Problem to work on:
When the string "frames" occurs in a line of the records, show that line.

Extracted records:
-- Opening Marker --
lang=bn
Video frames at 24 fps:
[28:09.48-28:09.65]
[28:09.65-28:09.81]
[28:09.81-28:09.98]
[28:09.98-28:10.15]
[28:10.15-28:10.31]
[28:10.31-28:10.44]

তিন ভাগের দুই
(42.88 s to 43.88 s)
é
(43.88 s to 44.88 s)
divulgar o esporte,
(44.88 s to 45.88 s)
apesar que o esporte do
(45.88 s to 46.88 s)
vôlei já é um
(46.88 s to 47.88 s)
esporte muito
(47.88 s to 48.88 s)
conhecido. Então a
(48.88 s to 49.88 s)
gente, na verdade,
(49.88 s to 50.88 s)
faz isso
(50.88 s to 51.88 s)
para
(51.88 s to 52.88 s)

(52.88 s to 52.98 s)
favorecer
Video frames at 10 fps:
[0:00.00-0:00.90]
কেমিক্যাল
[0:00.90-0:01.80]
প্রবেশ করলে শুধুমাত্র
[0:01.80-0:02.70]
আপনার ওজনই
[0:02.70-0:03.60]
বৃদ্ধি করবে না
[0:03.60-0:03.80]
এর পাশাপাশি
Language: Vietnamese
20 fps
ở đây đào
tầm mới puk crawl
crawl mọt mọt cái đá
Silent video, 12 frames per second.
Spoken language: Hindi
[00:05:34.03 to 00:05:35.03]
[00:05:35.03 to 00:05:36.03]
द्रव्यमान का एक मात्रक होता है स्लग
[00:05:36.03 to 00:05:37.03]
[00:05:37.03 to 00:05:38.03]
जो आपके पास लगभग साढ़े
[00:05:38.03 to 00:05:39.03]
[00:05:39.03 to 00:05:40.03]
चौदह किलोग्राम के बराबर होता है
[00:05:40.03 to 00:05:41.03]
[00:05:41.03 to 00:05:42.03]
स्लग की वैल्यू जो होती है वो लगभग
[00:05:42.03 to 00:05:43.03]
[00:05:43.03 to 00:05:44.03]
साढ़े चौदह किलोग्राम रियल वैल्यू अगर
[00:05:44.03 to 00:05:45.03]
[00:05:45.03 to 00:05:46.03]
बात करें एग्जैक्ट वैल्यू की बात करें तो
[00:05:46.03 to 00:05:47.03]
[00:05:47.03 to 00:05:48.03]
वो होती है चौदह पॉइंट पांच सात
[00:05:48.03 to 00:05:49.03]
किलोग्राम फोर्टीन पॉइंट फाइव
-- Closing Marker --
Completed exercise:
Video frames at 24 fps:
Video frames at 10 fps:
Silent video, 12 frames per second.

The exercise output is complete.